FIA Formula 3 Championship career
- Debut season: 2026
- Current team: Trident
- Categorisation: FIA Silver
- Car number: 6
- Starts: 19
- Wins: 0
- Podiums: 0
- Poles: 0
- Fastest laps: 1
- Best finish: 24th in 2026

Previous series
- 2024–2025; 2024–2025; 2023; 2023; 2023; 2023;: FR European; FR Middle East; F4 British; F4 Spanish; Italian F4; Formula Winter Series;

= Matteo De Palo =

Italian racing driver (born 2007)

Matteo De Palo (born 8 November 2007) is an Italian racing driver who last competed in the FIA Formula 3 Championship for Trident as part of the McLaren Driver Development Programme.

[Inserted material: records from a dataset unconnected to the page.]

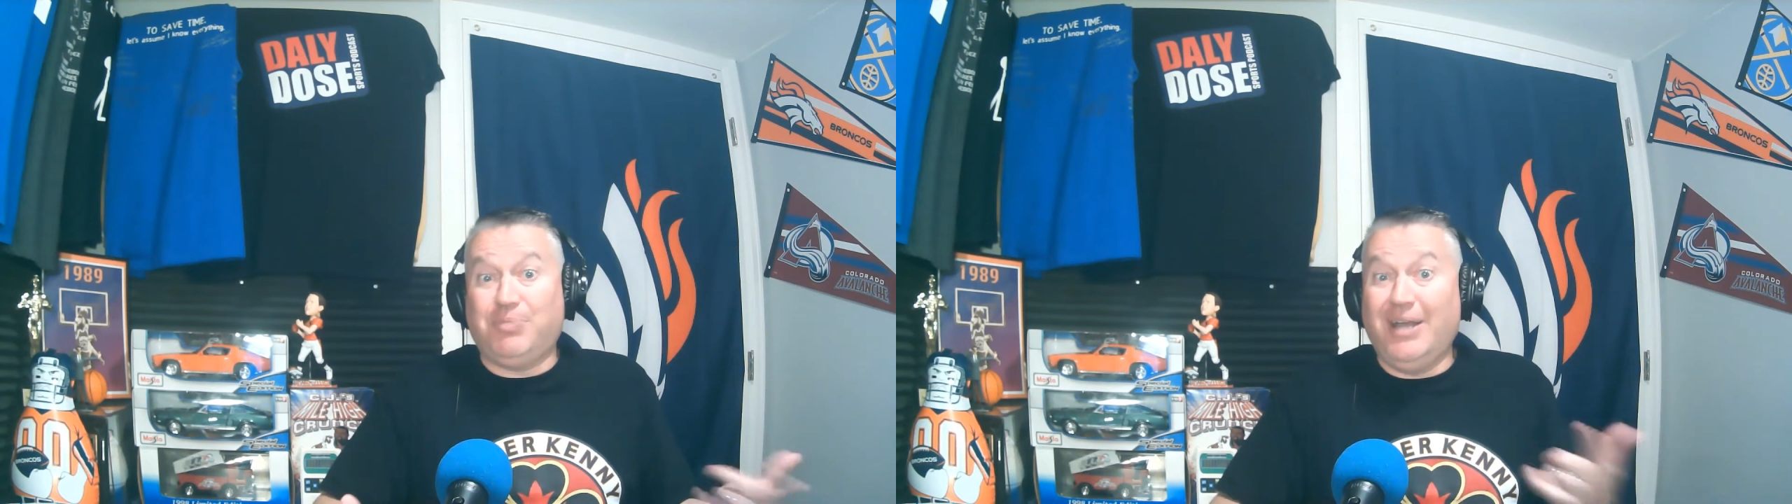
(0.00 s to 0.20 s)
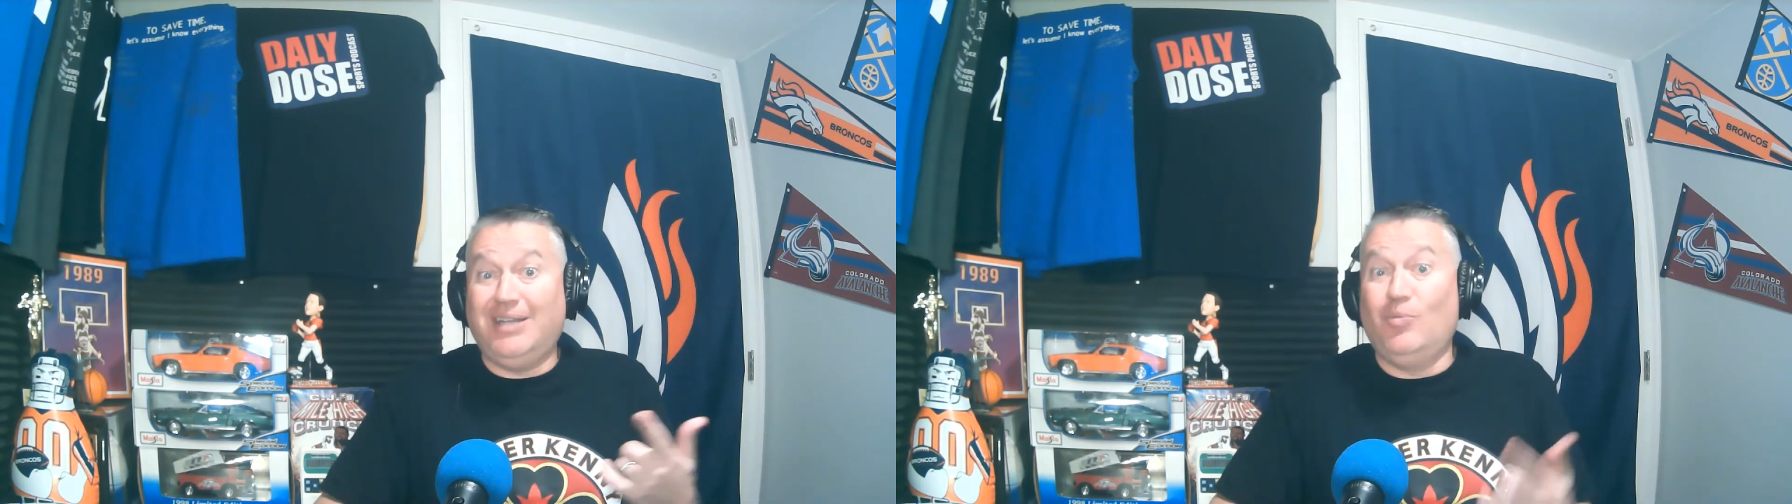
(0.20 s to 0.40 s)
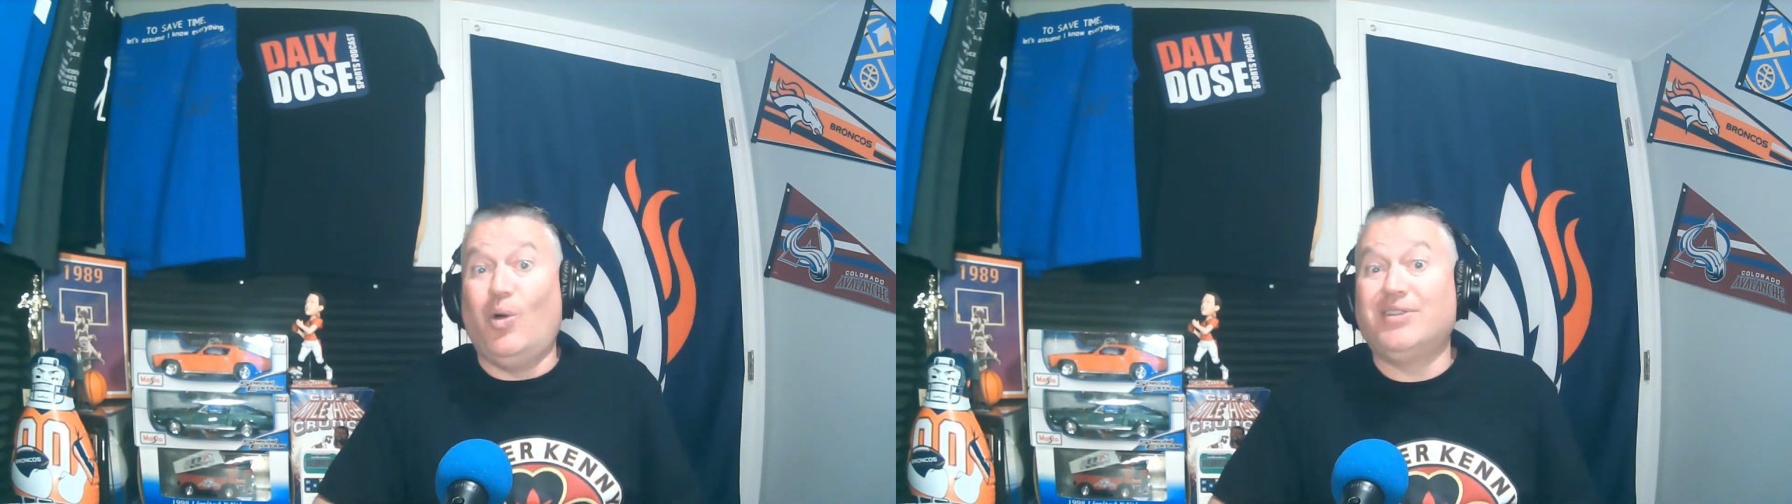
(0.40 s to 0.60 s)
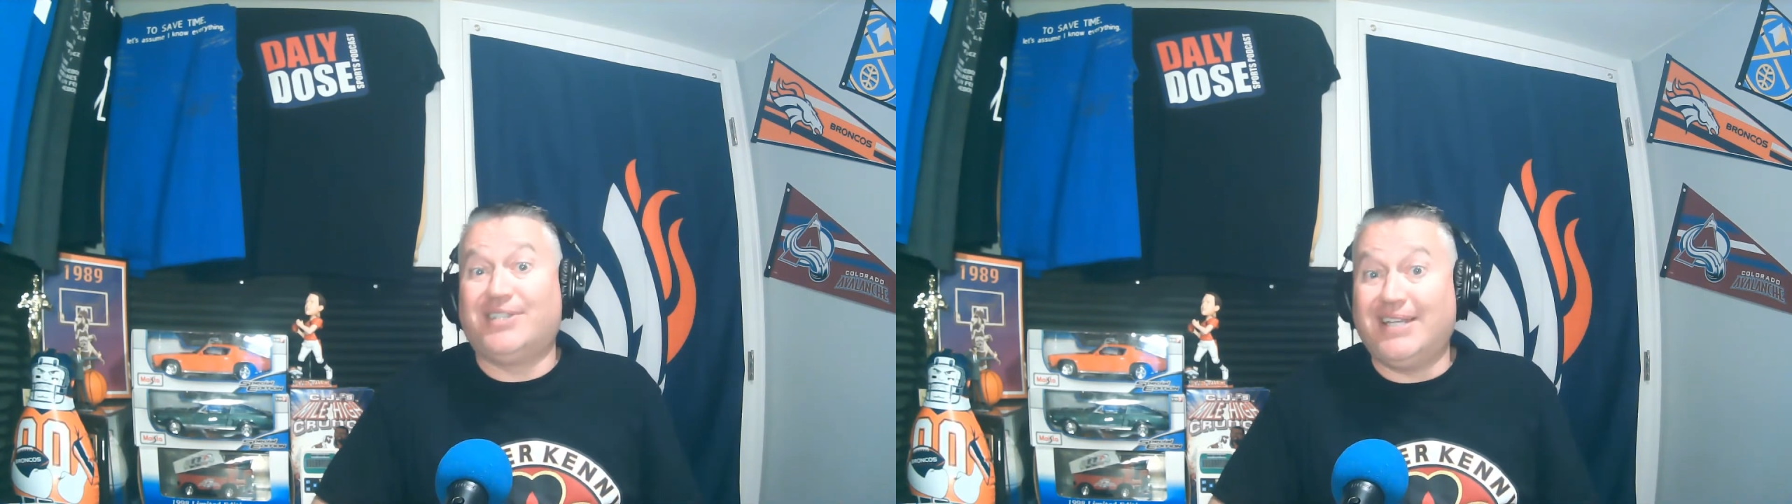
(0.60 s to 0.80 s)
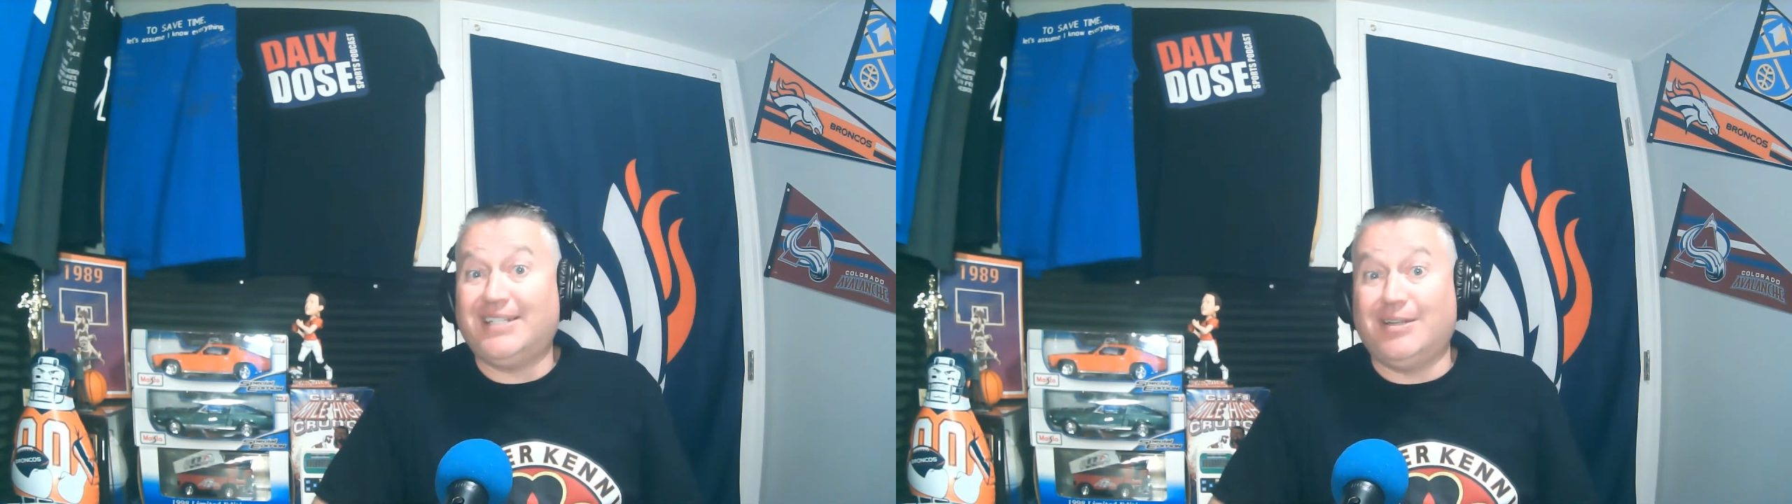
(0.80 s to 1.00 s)
played in one
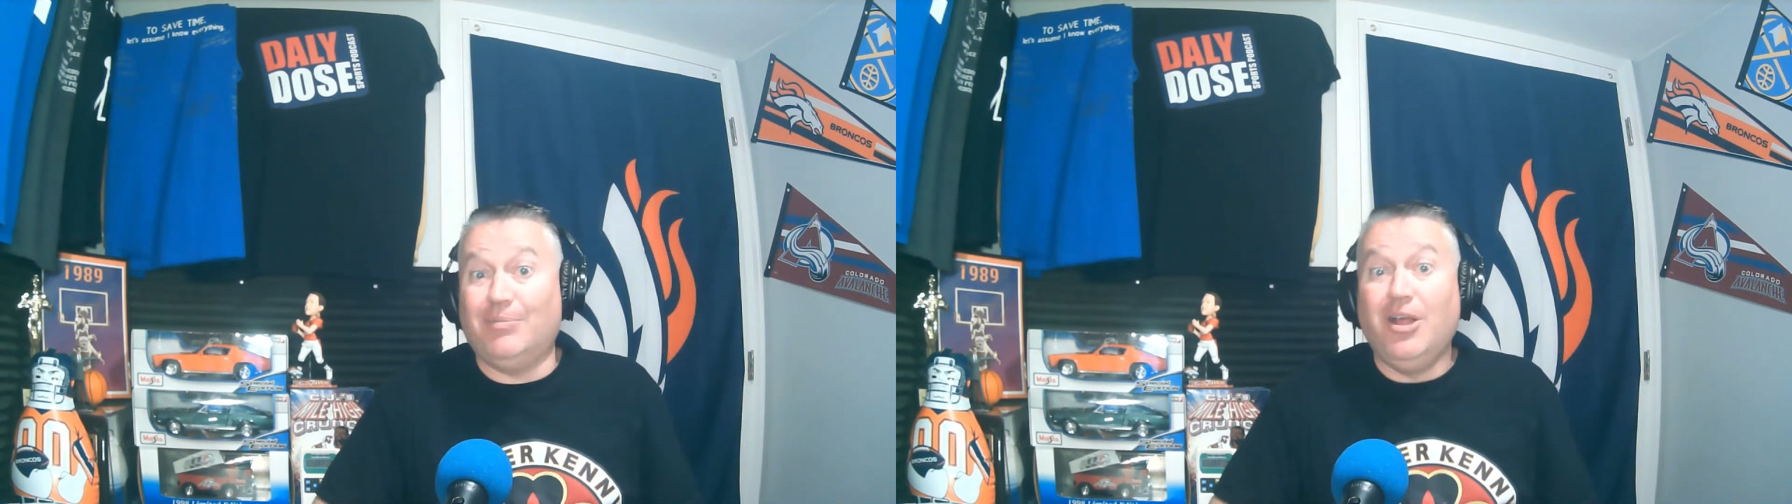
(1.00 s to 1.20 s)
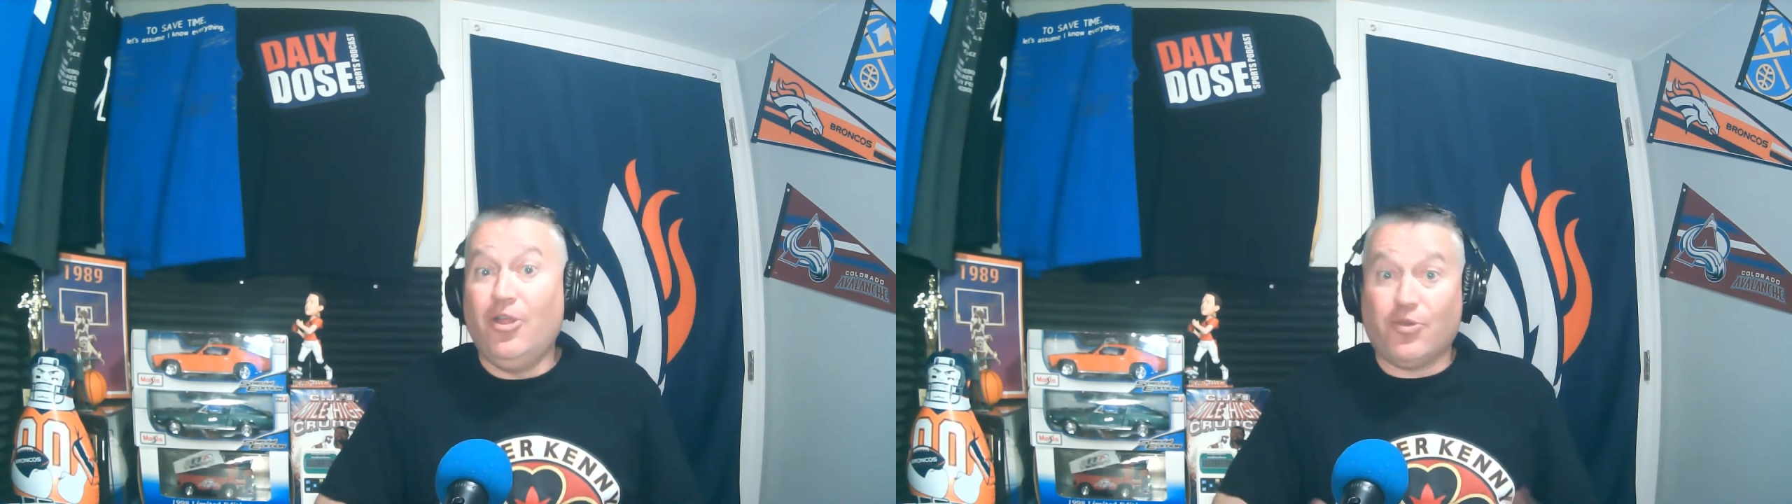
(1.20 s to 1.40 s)
system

De Palo was the runner-up in the 2025 Formula Regional European Championship for Trident. He previously competed in the 2023 F4 Spanish Championship with Campos Racing, finishing fifth overall, and the 2024 Formula Regional European Championship with Saintéloc Racing.

== Career ==
=== Formula Winter Series ===
De Palo made his car racing debut at the second round in Circuit Ricardo Tormo during the 2023 Formula Winter Series. He won the first race on debut, while taking both poles for the round.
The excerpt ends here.